EXERCISE INSTRUCTIONS ▸
Once the pictures are set aside, transcribe each line of the data exactly.

THE RECORDS ▸
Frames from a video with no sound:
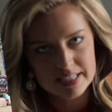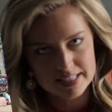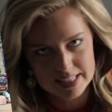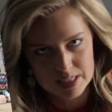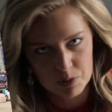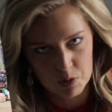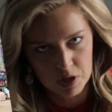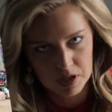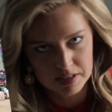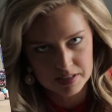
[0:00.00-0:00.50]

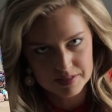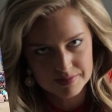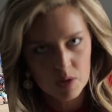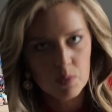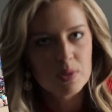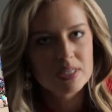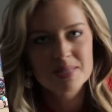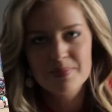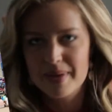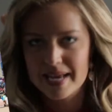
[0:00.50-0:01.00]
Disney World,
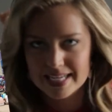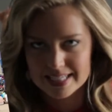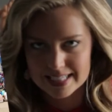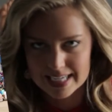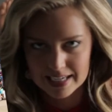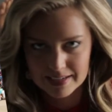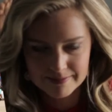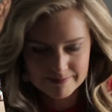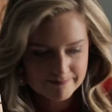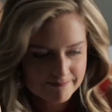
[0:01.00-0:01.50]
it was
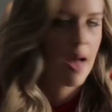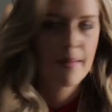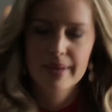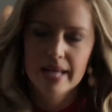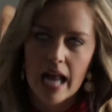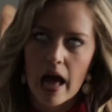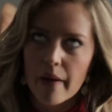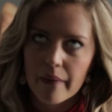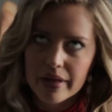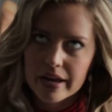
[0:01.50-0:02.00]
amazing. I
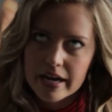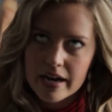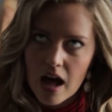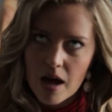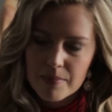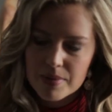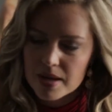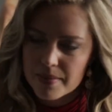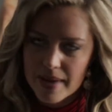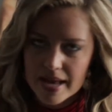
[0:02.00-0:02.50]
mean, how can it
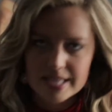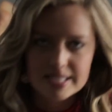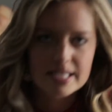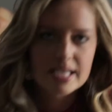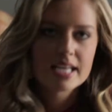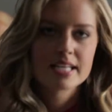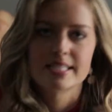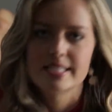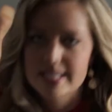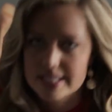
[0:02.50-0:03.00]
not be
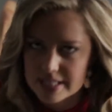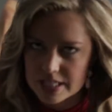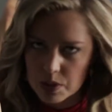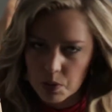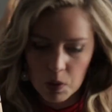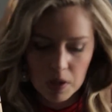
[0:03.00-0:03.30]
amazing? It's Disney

RESULT OF THE EXERCISE ▸
Frames from a video with no sound:
[0:00.00-0:00.50]

[0:00.50-0:01.00]
Disney World,
[0:01.00-0:01.50]
it was
[0:01.50-0:02.00]
amazing. I
[0:02.00-0:02.50]
mean, how can it
[0:02.50-0:03.00]
not be
[0:03.00-0:03.30]
amazing? It's Disney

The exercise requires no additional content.